Le Mouvement de l’unité populaire (Mup), créé dans les années 1970 mais interdit par Bourguiba et Ben Ali, et son secrétaire général, Ahmed Ben Salah, reprennent du service à la faveur de la révolution du 14-Janvier.


Le père du collectivisme des années 1960, longtemps marginalisé par les pouvoirs successifs en Tunisie, a présidé, samedi, une conférence de presse, à l’espace El Téatro, pour présenter le Mup, son idéologie et son programme.
Le «revenant» a aussi livré son témoignage sur les années 60, durant lesquelles l’ancien président Bourguiba l’a propulsé super-ministre (gérant quatre portefeuilles à la fois: Plan, Finances, Commerce et Industrie), et architecte de la politique collectiviste. Ceux qui attendaient une «mea culpa» ou une simple autocritique en ont eu pour leur frais…

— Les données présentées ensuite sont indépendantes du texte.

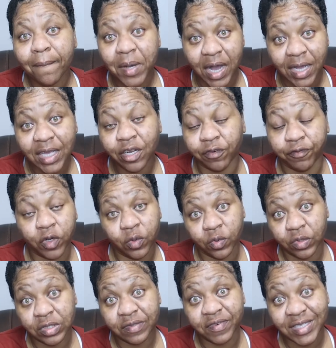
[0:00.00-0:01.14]
packing of
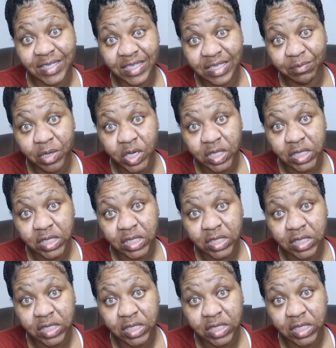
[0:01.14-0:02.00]
clothes for 6 months.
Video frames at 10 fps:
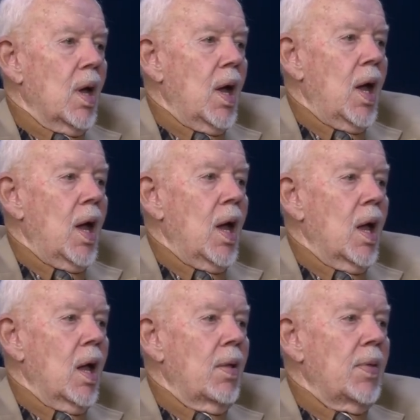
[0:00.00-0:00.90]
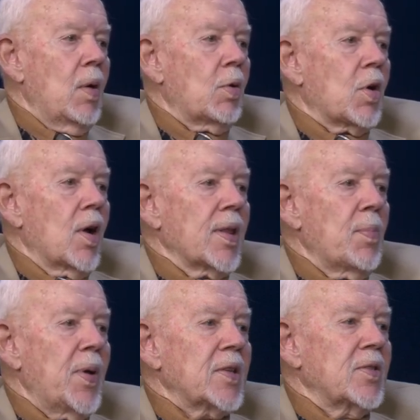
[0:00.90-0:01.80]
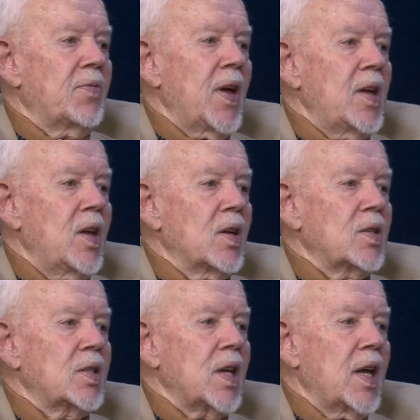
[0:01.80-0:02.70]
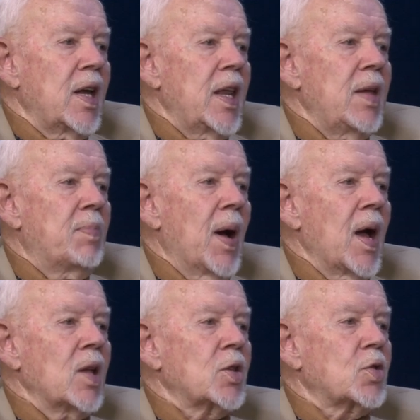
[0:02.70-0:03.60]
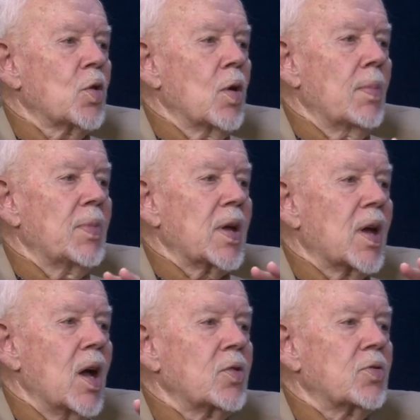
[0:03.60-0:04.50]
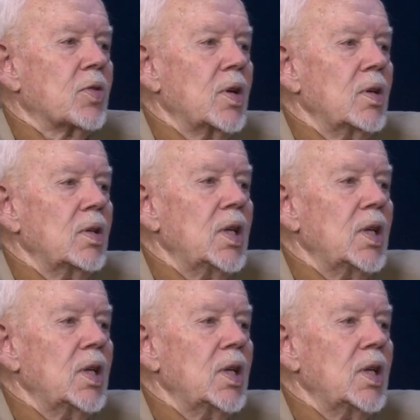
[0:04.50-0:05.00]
And they were called the Pennsylvanians, and he barnstormed the country,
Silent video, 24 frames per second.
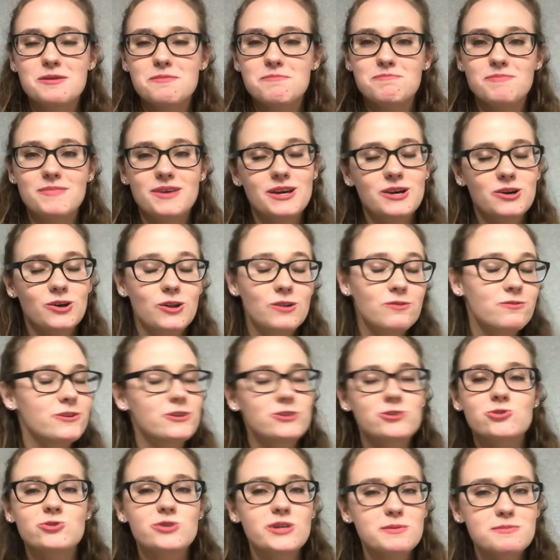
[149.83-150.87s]
make all of your
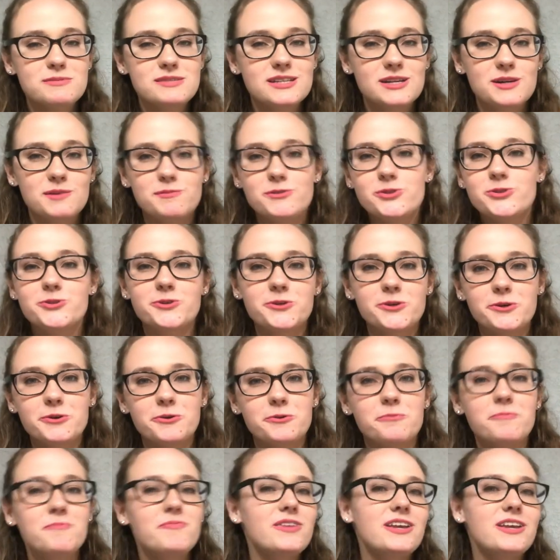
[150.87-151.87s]
dreams come true.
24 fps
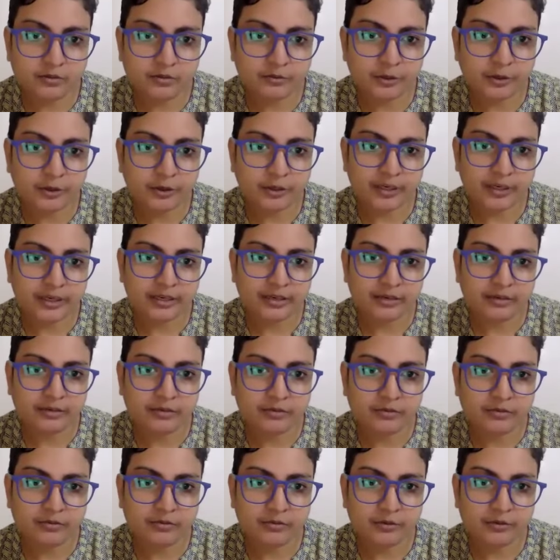for your kitten
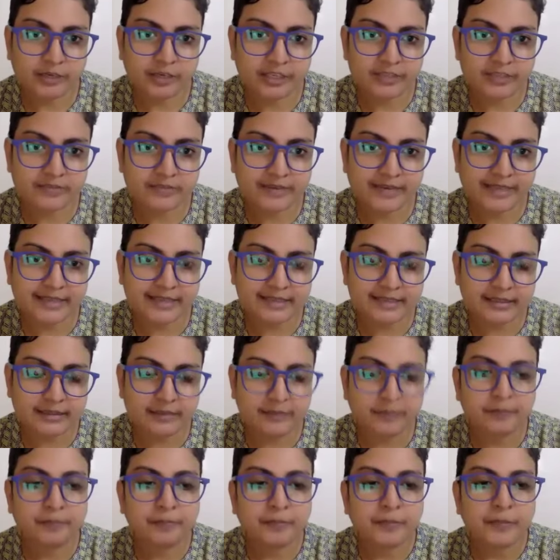for each vaccine.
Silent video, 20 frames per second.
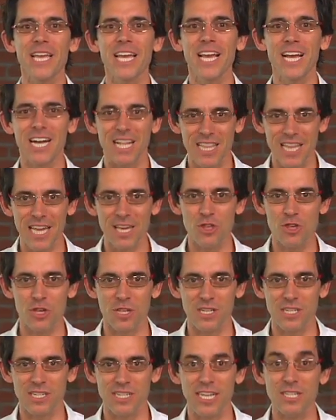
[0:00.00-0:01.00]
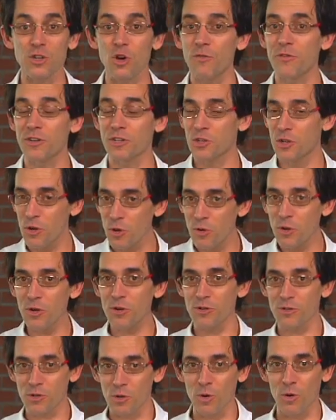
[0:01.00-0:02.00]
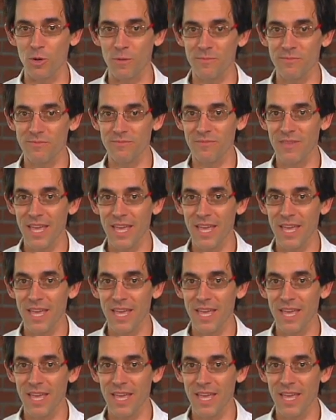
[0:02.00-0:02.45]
in collections that's over 2 years old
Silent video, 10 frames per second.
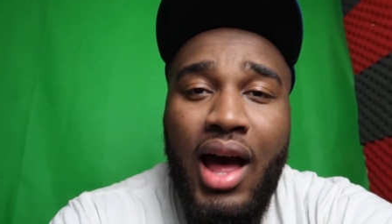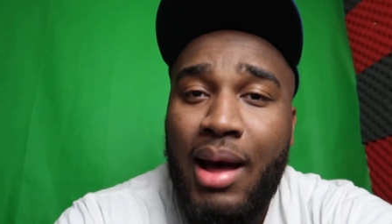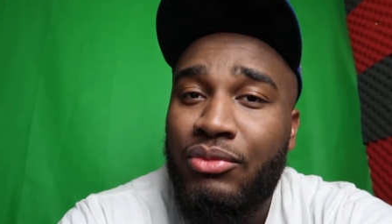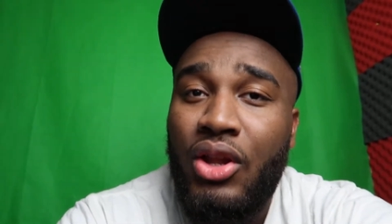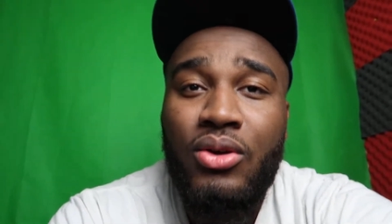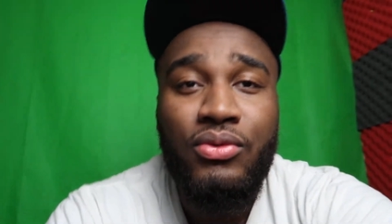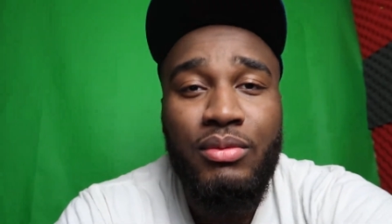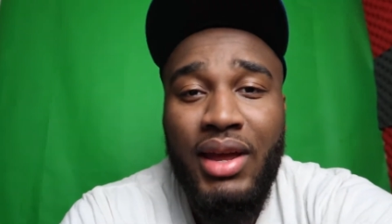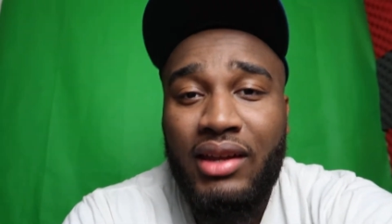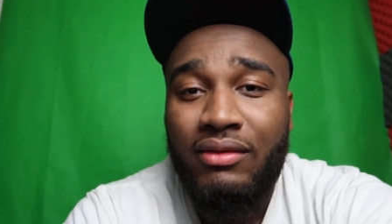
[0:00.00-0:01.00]
I'm known
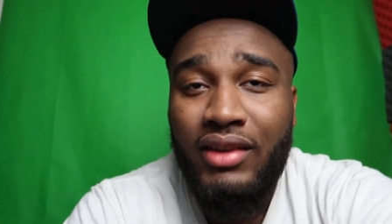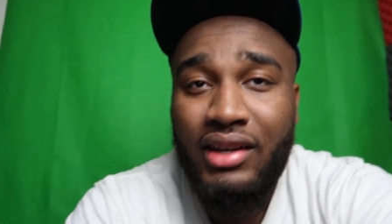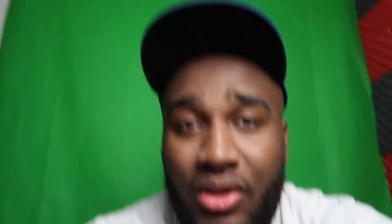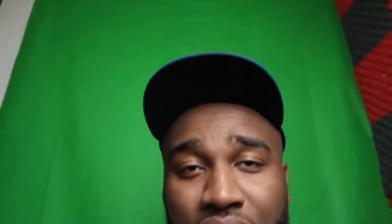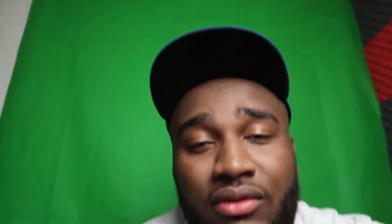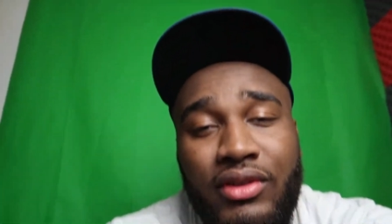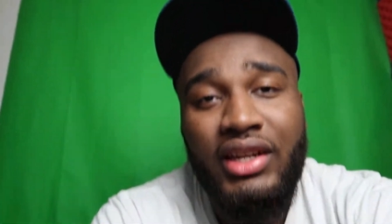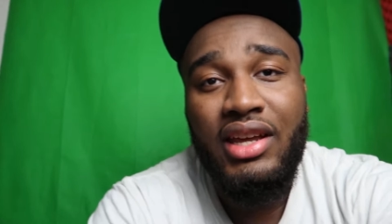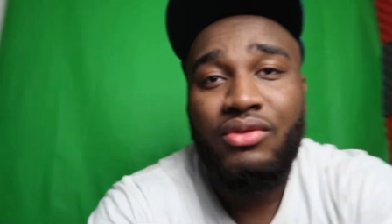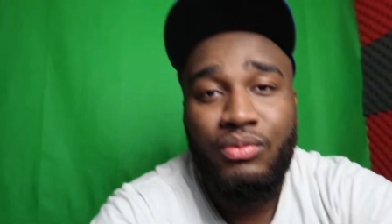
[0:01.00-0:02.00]
for making videos and
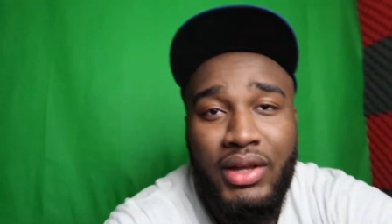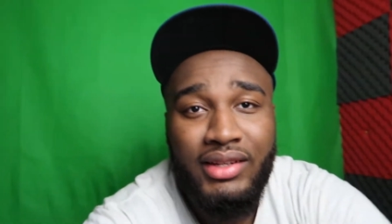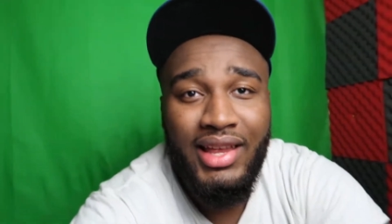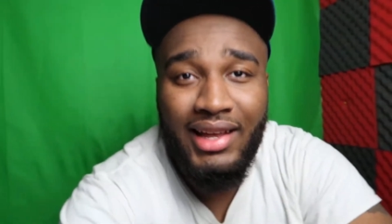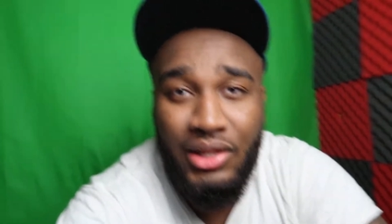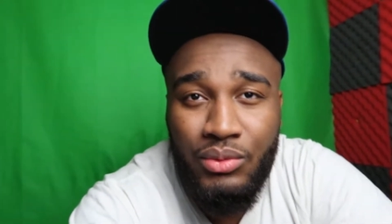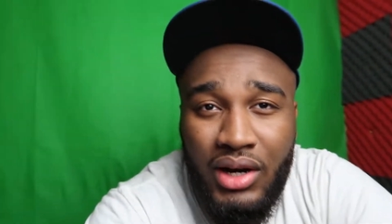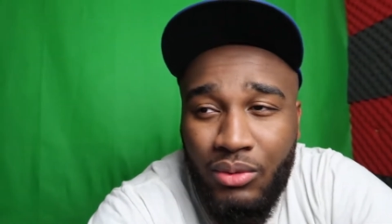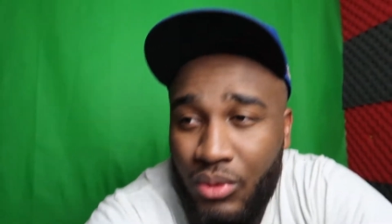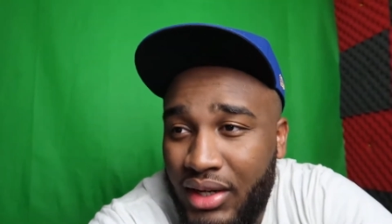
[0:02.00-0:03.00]
forgetting exactly what
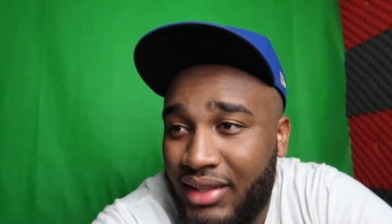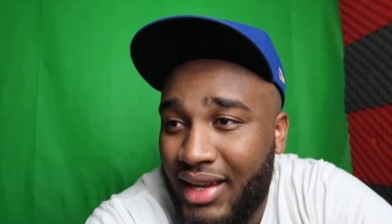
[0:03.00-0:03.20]
I want to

Ahmed Ben Salah persiste et signe  
Il est communément admis que l’expérience «socialiste» de Ben Salah, qui a permis l’émergence de nombre d’activités industrielles et, surtout, du tourisme, a finalement été un échec, notamment dans le domaine agricole, et a été rejetée par la majorité des Tunisiens. Celui que les Tunisiens appelaient «Monsieur Coopératives», qui est loin de partager cet avis, continue de défendre son option socialiste, alors que le pays semble aujourd’hui engagé, de manière radicale et (presque) définitive, dans la privatisation et l’économie de marché.     
Samedi, M. Ben Salah a réaffirmé sa position: en dépit de l’idée négative qu’ont les Tunisiens de sa gestion économique durant les années 1960, le Mup continue de préconiser «le collectivisme scientifique et étudié». Traduire: les options socialisantes de M. Ben Salah étaient la panacée pour le développement économique de la Tunisie, mais elles n’ont pas été correctement mises en œuvre si elles n’ont pas été dénaturées voire sabotées par ses adversaires.
Autant dire donc que le nouveau Ben Salah ressemble à s’y méprendre à l’ancien. Reste à se demander si son option collectiviste a encore une place en Tunisie. L’ancien secrétaire général de l’Union générale tunisien du travail (Ugtt) devenu le bras droit de Bourguiba avant sa disgrâce, n’a aucun doute à ce sujet.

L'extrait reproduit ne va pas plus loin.